As with the case of Force Majeure Sections regarding COVID-19, certain Force Majeure Sections I reviewed on behalf of Braumiller Law Group clients were more specifically crafted and well defined than others. In some instances the Force Majeure language allowed me the ability to renegotiate the contractual terms on behalf of the client and avoid the otherwise impending financial disaster originally required compliance with the international commercial contract would have wrought.
The Time to Review Your Company’s Force Majeure Sections is when the Contract is Being Negotiated and Drafted – NOT later when an Unforeseen Event has Occurred:
The absence of proper and well-drafted definitions for a Force Majeure Section, as with any other section in an international commercial contract, can in the end, become the very reason international disputes end up in litigation or international arbitration, rather than resolution through acknowledged release of a party due to unforeseen and uncontrolled events, and a level-headed re-negotiation of the international commercial contract by the parties.

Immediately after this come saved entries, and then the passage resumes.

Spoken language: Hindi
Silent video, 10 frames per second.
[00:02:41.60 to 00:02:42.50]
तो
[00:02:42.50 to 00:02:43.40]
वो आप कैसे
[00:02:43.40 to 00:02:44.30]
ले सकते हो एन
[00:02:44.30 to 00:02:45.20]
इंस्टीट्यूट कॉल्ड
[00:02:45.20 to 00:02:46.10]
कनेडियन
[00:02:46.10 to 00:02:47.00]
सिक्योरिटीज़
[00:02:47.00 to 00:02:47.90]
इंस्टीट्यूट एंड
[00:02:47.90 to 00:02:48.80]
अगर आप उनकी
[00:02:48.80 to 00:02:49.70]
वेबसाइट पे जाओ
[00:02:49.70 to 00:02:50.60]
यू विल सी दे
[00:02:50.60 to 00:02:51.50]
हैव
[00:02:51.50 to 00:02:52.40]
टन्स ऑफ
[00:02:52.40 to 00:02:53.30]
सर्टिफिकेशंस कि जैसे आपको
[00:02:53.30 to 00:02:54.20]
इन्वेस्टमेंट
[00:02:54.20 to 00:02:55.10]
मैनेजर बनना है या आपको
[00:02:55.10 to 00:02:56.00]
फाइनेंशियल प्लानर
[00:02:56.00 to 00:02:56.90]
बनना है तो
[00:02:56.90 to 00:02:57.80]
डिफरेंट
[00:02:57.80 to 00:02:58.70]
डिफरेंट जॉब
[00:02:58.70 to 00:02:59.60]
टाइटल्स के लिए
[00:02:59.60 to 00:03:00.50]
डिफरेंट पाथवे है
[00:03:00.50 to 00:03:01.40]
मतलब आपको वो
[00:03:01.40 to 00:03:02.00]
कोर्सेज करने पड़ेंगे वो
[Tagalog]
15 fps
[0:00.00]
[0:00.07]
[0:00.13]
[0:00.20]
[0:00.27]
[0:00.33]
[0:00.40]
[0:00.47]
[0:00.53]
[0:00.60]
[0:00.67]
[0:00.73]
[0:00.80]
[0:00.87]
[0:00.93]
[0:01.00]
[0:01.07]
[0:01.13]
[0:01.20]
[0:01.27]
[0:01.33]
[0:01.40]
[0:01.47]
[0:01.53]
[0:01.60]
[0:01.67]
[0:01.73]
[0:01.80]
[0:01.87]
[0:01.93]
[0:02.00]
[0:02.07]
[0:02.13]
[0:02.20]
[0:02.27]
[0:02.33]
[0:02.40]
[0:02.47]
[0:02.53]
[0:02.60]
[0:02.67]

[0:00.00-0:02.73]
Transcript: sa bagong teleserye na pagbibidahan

The primary, and often-times only real opportunity to fully review, modify, and draft an improved Force Majeure Section is during the underlying commercial contract negotiation, or during a re-negotiation of any contract. As with any term, definition, right, or obligation set forth in any contract, once a dispute has arisen, the time to negotiate and clarify has in all likelihood passed, and the parties may be faced with a dispute that is simply not resolvable save for litigation or international arbitration.